I went for a walk downtown today, with the strip malls and busy downtown streets to my left, and the winding rushing Rapid Creek to my right. This little jewel of a city amazes me constantly. Today I realized there is a golf course built right into downtown. Tennis courts. Bike riders can go from city streets straight up to the tall peak of M Mountain (named for the South Dakota School of Mines) in no time flat, where I decided to try to visit again today.
The path serpentines all the way up the mountain, never becoming too treacherous, though steep enough to stop your breath at certain parts. The quintessential New Yorker that I used to be, the one lesson learned long ago still rings in my core: Don’t go into unknown places alone. People here say get over it, but the winding pathways that head for the hills and the deeply pine forested areas are known to be havens of mountain lions, and I have never been able to bring myself to go very far up the hills by myself. Today, though, I was in luck!
Two women dressed for hiking entered the path several yards before me, and another one came in behind me. I was flanked front and rear by experienced hikers, and felt it would be impossible for me to get lost or suffer an attack by man or beast in so much company.
Not too far into the densely wooded area, the women in front of me disappeared. I found myself in a rocky place that did not reveal a dusty path and I waited for the woman behind me to catch up.
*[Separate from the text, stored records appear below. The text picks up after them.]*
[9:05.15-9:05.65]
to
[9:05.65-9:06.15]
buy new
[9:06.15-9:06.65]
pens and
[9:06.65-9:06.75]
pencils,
I asked her if she would mind if I tagged along and she cheerfully said she love the company.
We walked hither and yon, along a narrow pathway that just might have been beaten by the local mountain goats, up rocky hills and places where tree roots passed for stairways. The enormous craggy rocks, split by time and weather, were adorned in mossy greens and yellows, and shaded by various types of pines. The weather was a crisp 55 degrees and the elevation caused me more than once to stop to catch my breath.
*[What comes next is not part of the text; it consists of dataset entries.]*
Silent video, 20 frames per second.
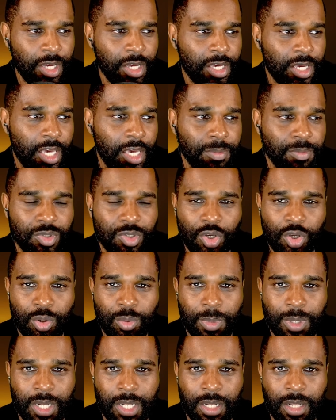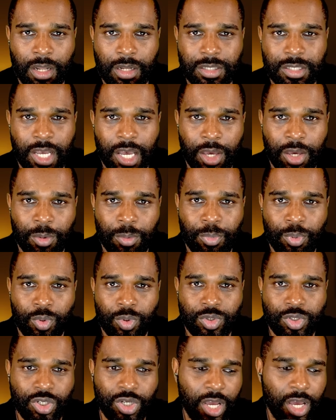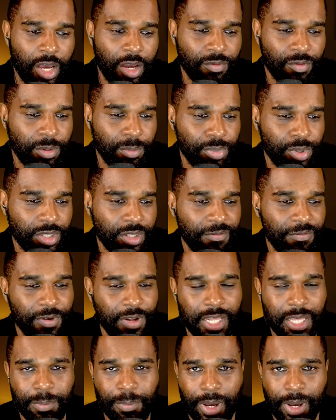keep zooming in on Théo Pourchaire and bloody Felipe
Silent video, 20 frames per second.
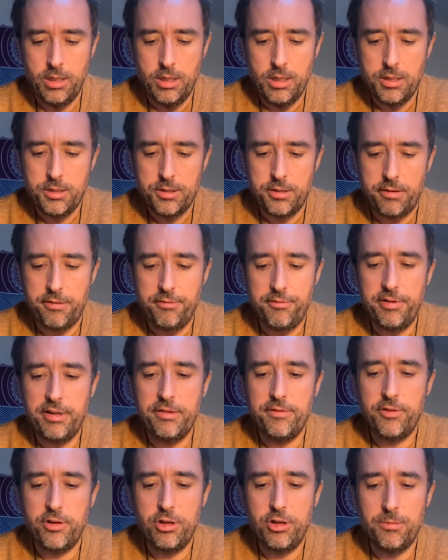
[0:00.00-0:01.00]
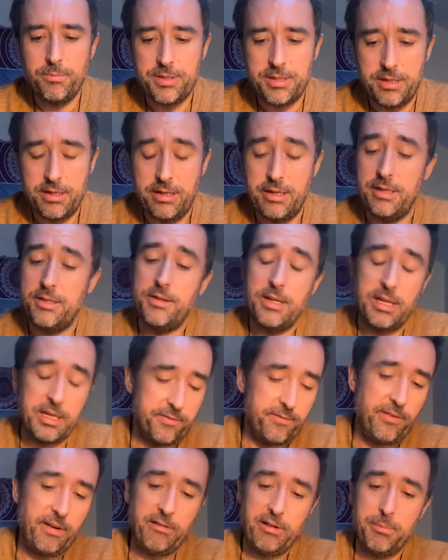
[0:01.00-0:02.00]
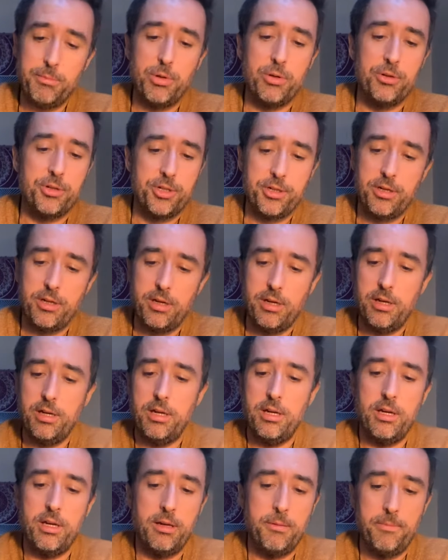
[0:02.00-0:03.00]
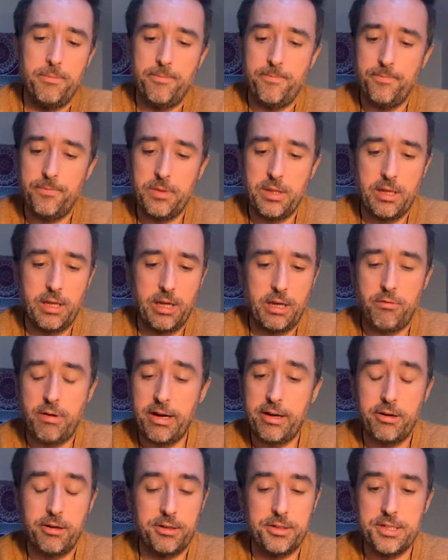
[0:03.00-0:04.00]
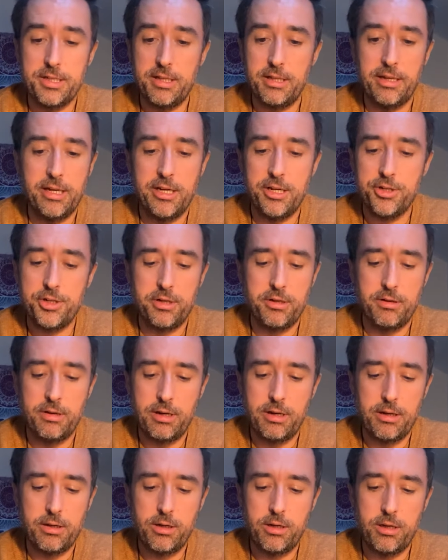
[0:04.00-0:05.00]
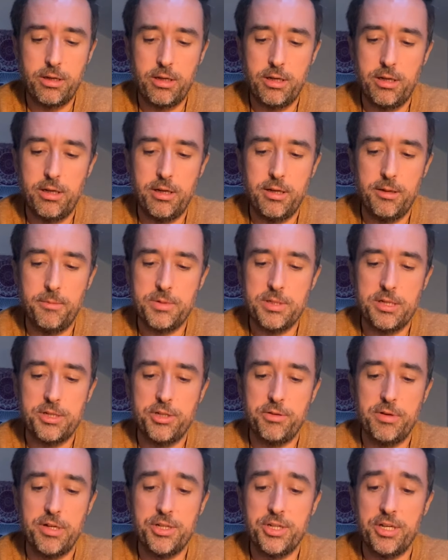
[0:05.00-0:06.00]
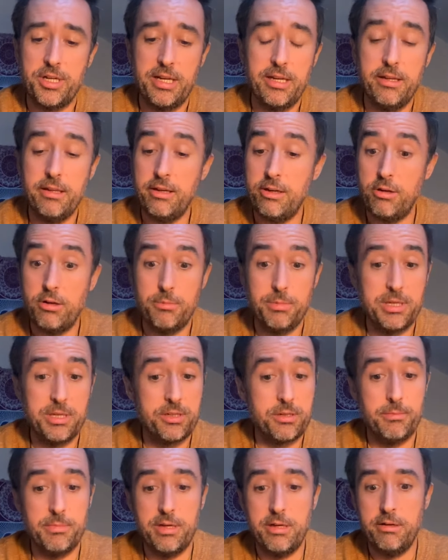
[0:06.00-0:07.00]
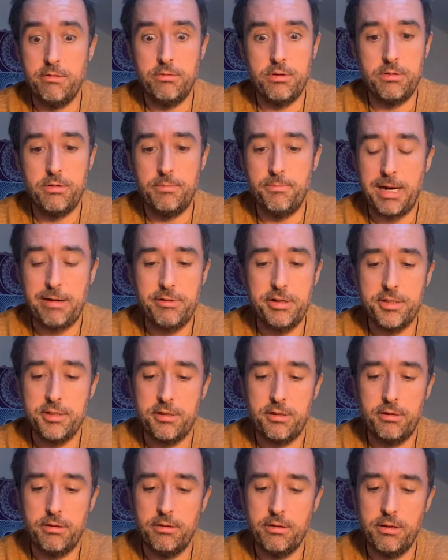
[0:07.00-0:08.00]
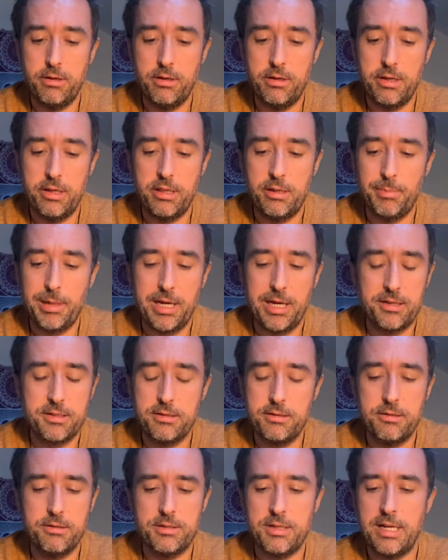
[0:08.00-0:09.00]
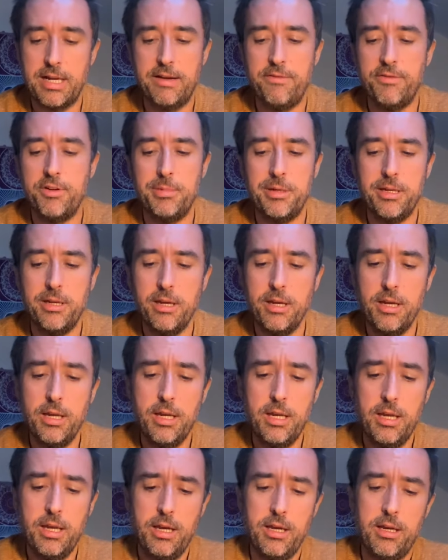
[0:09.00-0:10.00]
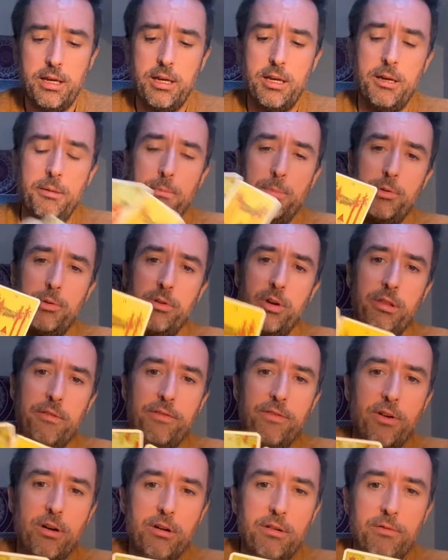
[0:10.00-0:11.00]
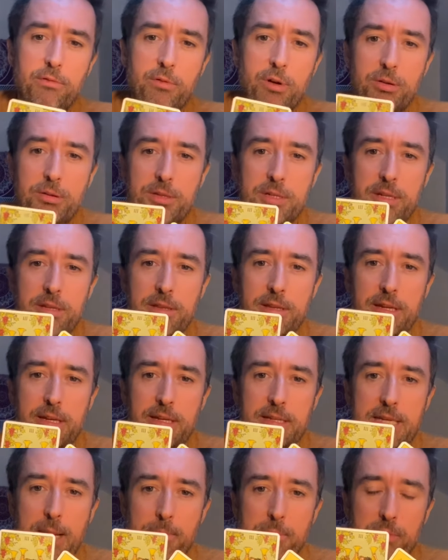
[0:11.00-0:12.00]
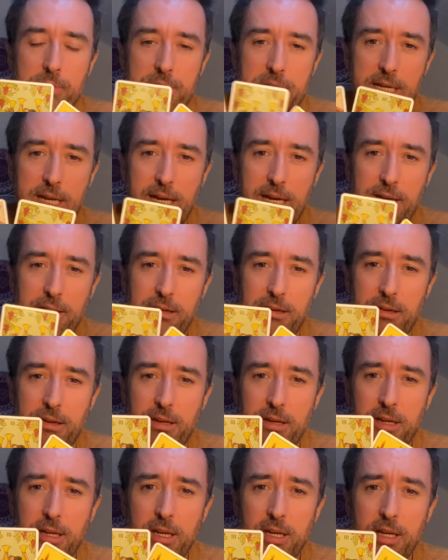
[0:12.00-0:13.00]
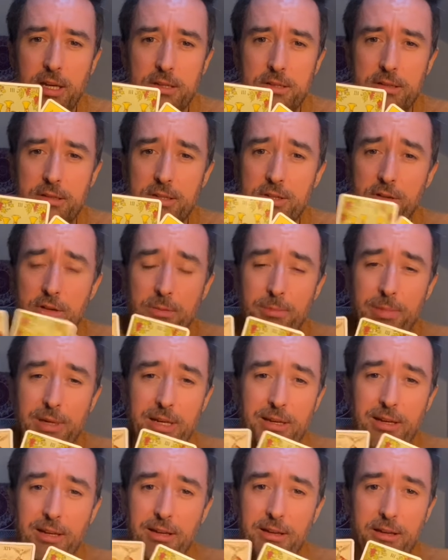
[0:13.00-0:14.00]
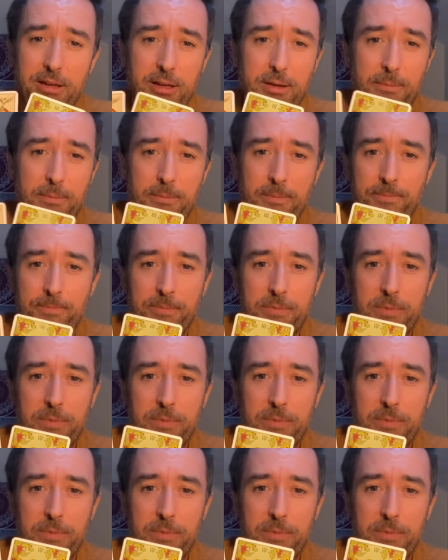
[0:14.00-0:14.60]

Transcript: So the Three of Cups is very much a reconciliation situation here. It could have been somebody you were married to in the past. Doesn't have to be. But we've got the Four of Wands and the Temperance card here. So this could have been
By the time we arrived at the top of M Mountain, almost an hour of hiking had passed. The view was incredible and the air was clear enough to be able to see the famous, sacred, Bear Butte more than 30 miles away. Harney Peak was straight ahead, and the city sprawled in all directions below us. I could see the end of my own street about five miles away.
As much as I was enjoying the view, I knew I might not dare to do it again if I had to do it alone. I told my new friend that I missed having a dog for protection. Smiling, she said, “That’s why I have this,” and she pulled a pistol from her pocket. Wow!
Never a dull moment in Rapid City. Tomorrow afternoon I may stop by the Stock Show, which is the area’s ranchers rodeo over at the Civic Center in town. Pick-up trucks driven by bowlegged men in cowboy hats and tight jeans are everywhere. They look good until you hear them talk smack about the less fortunate. Conversation I heard today, “Well, looks like we will be paying out another 2 percent we’ll never see. Paying the doctor bills of people who don’t work. That’s right, let them drive the fancy cars and talk on their smart phones.”
As Taylor Swift said, “What?”
Are they seeing a lot of that over on the Indian Reservations? Because I know I don’t. Ah well, so while it isn’t perfect, SD comes pretty darn close. Locals say that people would be amazed at how great it is to live here. And then they say they hope no one ever finds out.